EM: The thing about having kids is you don’t get to have those conversations when you want to have them. You have them when they want to have them. And it’s always when you’re caught off-guard and always in the daily realm because, with kids, there is no other realm. That’s part of the weird artifice of poetry. One of the things I’ve tried not to do in my work is iron out pop culture, daily consumerism, and domestic living. Often, in poetry, there’s this idea that difficult conversations and epiphanies happen on top of a mountain—somewhere other than in our car in a parking lot. I’m literally at the supermarket every day. Just for probability’s sake, chances are if something happens, it happens in my car in a strip mall parking lot.

AR: Sometimes the narrator seems irreverent or exasperated, but in other poems there’s a sense of relief when kids bring up violence or hostility in common places. How do you decide the tone of these poems?

EM: Tone isn’t something I do consciously. Part of my family’s coping mechanisms for dealing with trauma is humor. My grandmother who survived Auschwitz had a very black sense of humor. That’s a very Jewish thing too, so I feel like in some of the more serious poems, I like to turn it around so there’s a release valve to balance heavy and light together.

AR: “Too Strong” and “Post-Game-Day Blessing” both do a lot of that.

EM: In “Post-Game-Day Blessing,” all of the objects in the poem are all things I actually saw on our walk in town after a game day.
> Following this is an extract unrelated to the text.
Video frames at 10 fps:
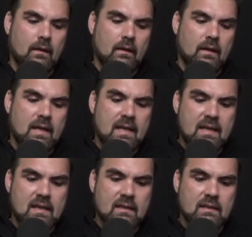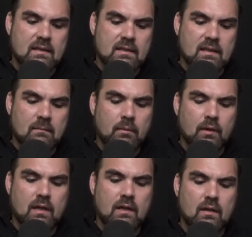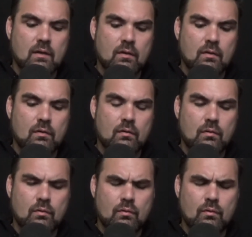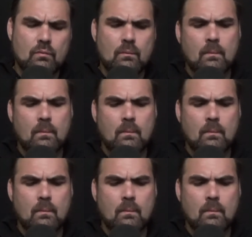He is somebody who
It’s always crazy the day after a game, but when you’re walking with first graders, things that are really risqué are all over the place. You’re like “Oh God, I hope no one asks about the condom wrappers!”

AR: Is there anything strange or surprising about living in a rural college town that inspires you? 
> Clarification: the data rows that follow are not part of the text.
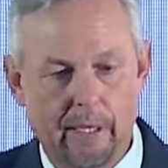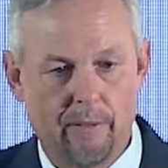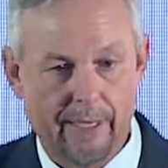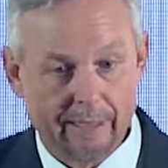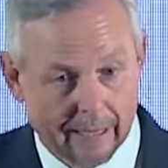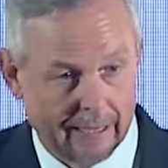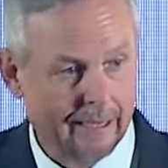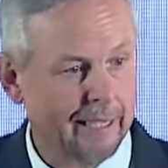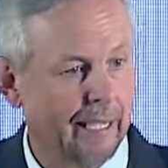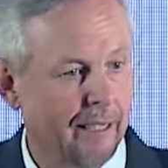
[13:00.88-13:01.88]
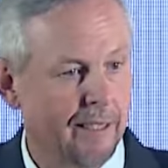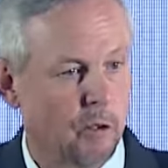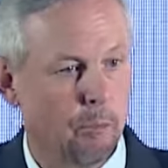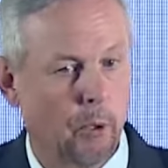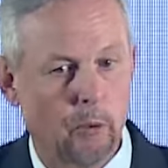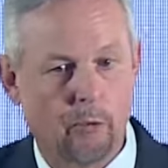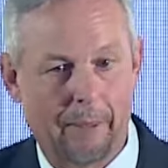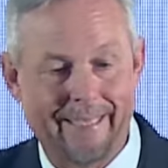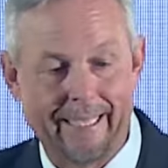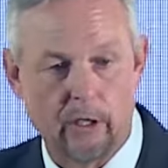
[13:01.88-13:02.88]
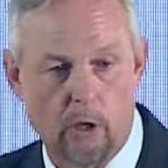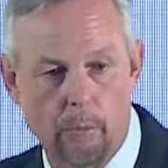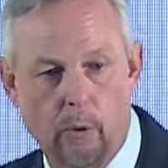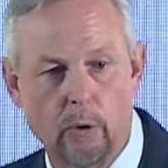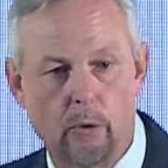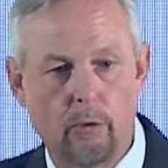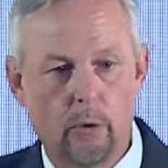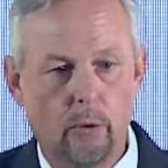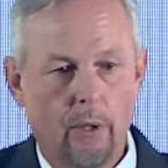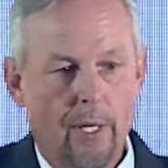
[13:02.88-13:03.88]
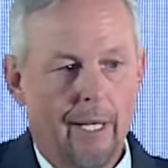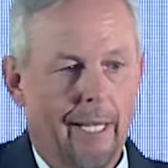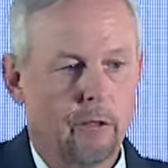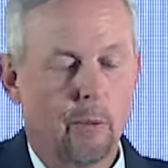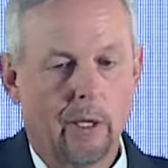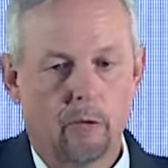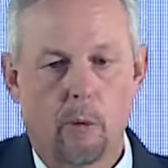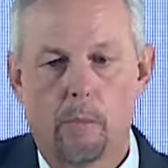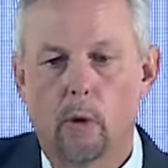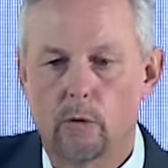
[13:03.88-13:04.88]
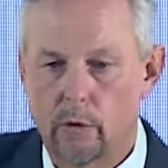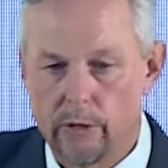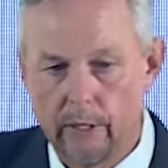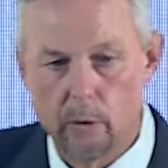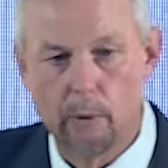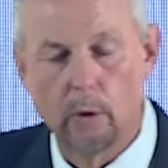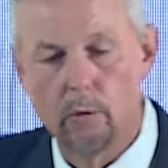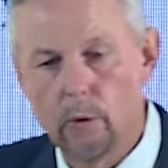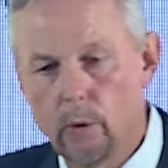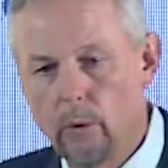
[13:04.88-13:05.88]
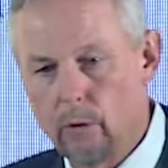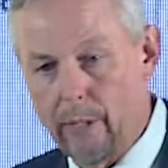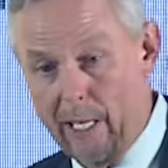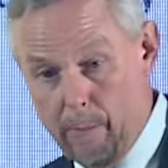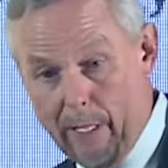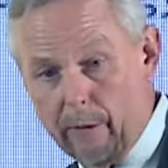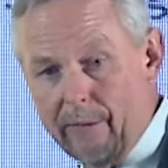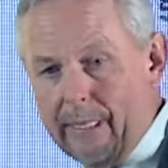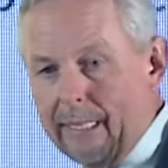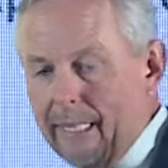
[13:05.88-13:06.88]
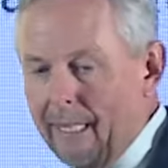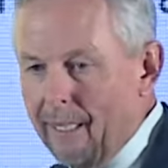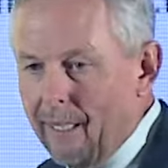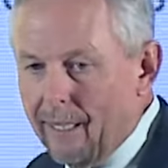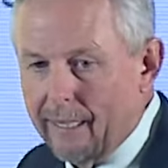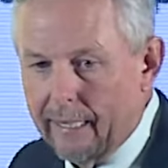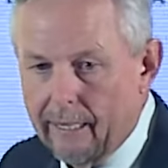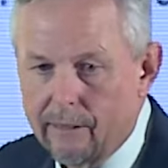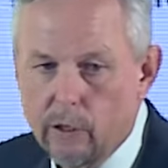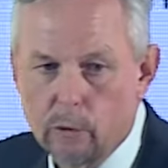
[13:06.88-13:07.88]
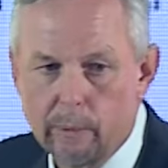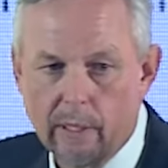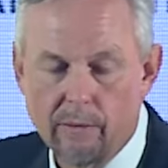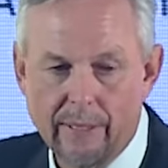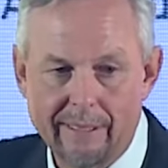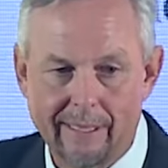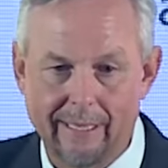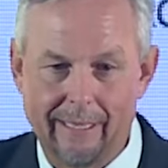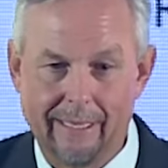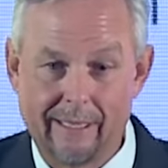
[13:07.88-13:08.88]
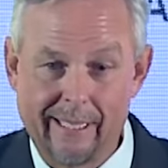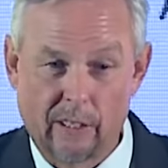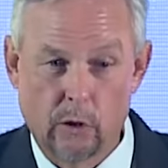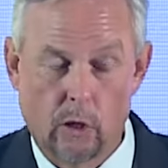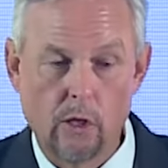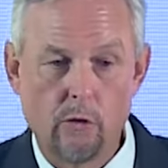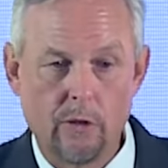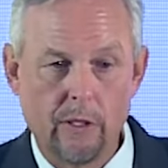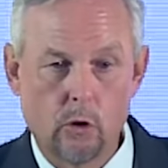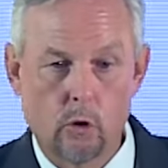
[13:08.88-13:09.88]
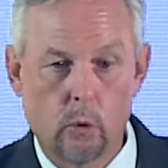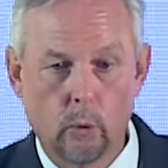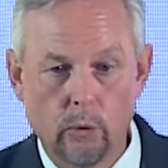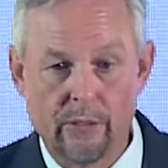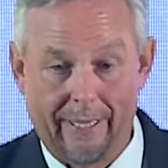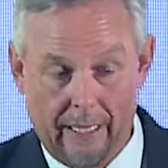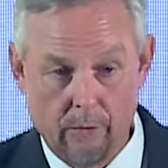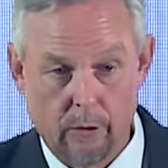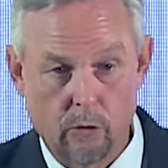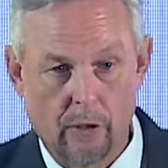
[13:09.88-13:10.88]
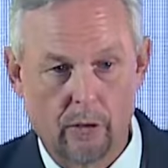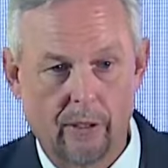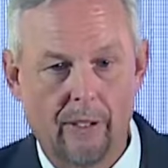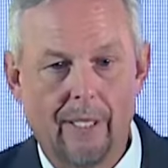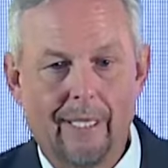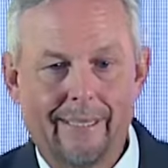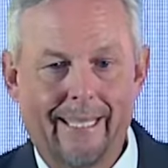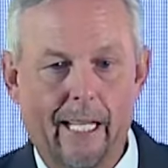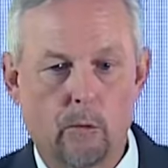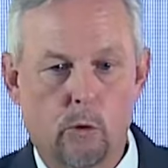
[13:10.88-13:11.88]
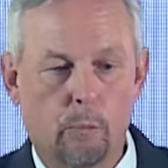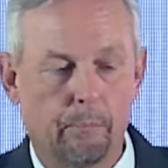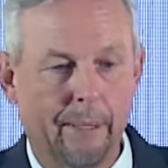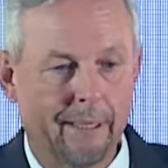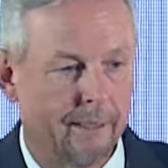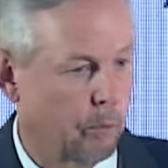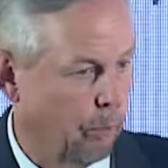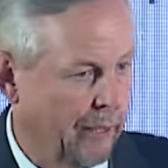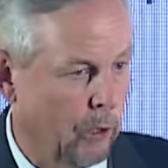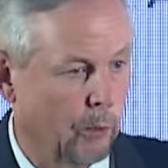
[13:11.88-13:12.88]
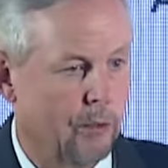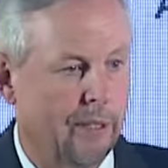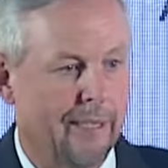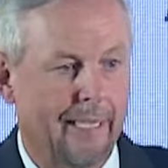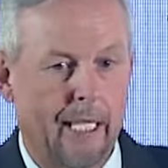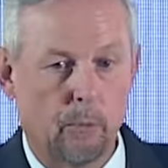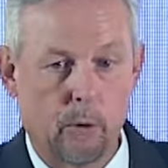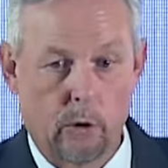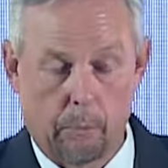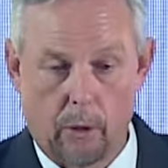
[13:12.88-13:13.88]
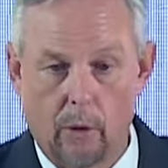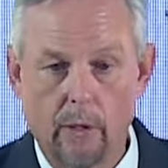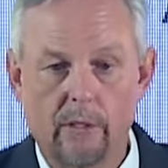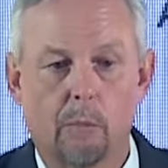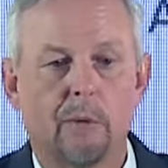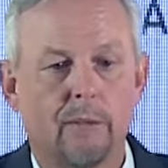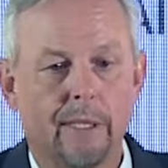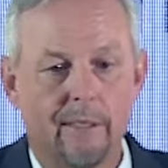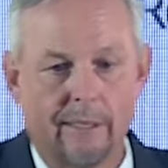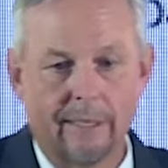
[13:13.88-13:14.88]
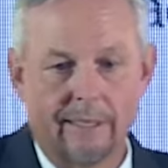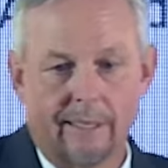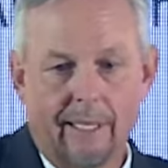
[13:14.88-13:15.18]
investing in talent, both from a technical point of view, as well as from a more strategic point of view to help out on that. Galaxy has been investing in technology, tools, and infrastructure that helps you build POCs and help you deploy some of these things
EM: My academic training outside of literature is in Anthropology in Religion. I studied material culture and ritual studies for almost thirteen years before I dropped out of my doctoral program. Much of it was field work—studying what people do, what gives meaning to their lives, and how their customs define how they live. I grew up in a very Jewish and ethnic place in New York. It was complicated to move to a predominately white “American” place where most people are not immigrants or anything other than evangelical. It made me curious about my neighbors and the ways they live. To some extent, this book is an anthropological experiment as I try to understand my neighbors. This is also one of the safest places I’ve ever lived. It’s sort of an anthropological study to find out why my neighbors own guns for protection but never lock their front doors. I feel like this is the political question we’re asking right now: how do our neighbors live and what exactly does it mean to love your neighbor as yourself?
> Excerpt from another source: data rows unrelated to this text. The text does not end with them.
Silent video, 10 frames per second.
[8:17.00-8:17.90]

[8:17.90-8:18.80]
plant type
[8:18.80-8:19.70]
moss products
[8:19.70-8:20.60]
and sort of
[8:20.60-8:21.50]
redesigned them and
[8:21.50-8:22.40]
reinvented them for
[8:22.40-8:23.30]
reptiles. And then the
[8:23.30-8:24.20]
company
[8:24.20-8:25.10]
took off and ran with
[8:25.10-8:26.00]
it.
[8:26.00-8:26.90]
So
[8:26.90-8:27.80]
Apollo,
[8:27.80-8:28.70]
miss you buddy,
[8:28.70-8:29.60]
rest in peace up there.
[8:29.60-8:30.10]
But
A lot of the writing in the book was an attempt to understand this alien culture, even though this is a dominant American culture. Originally, this project going to be a photo-text project about gun shows. I ended up going to gun shows at the Civic Center with a photographer, but that never made it into the book because you can’t really take notes at a gun show. I was trying to figure out why people in this area feel threatened. That was a complicated thing for me to face. We are all connected to people by proximity who we may not consider “our people.” As someone who’s never really been a minority—as a New York Jew—I never felt minoritized in the way I do here. How do you interact as a minority, and how does that color your perception of the world?

AR: Did you feel like this awareness was heightened after the 2016 election or did you always feel hyper aware since moving here?

EM: It was definitely heightened after the election. But books take a while to go to print. The vast majority of this book was written well before the election. I wrote the last poem in the book right around the inauguration, but most of the book was finished before the election. While I was working on these gun poems, I was like “I’m so glad this book will be obsolete when it’s published.”

But then the Orlando nightclub shootings happened while I was completing final edits on the book. It turns out this is always going to be relevant until we decide to solve the mass shooting problem. We know how to solve that problem—gun control—but as a country we have not willfully decided to solve this problem. So, unfortunately, the book continues to be relevant.